## What to produce
In the copy, include no pictures. Reproduce the rest of the entries exactly.

## Saved data entries

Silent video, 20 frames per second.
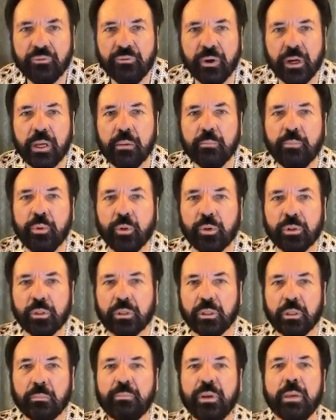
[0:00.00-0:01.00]
It's very
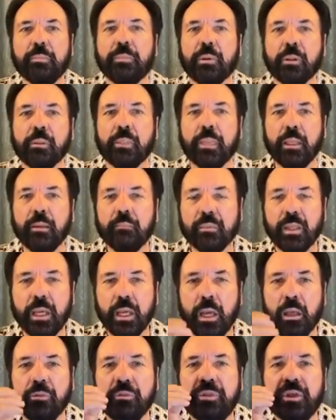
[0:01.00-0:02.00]
important. People,
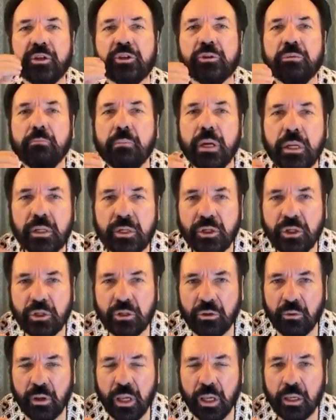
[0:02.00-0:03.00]
this
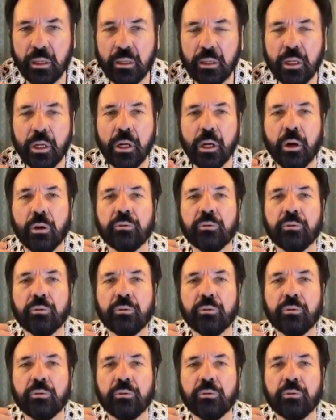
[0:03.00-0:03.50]
ministry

## Your solution
Silent video, 20 frames per second.
[0:00.00-0:01.00]
It's very
[0:01.00-0:02.00]
important. People,
[0:02.00-0:03.00]
this
[0:03.00-0:03.50]
ministry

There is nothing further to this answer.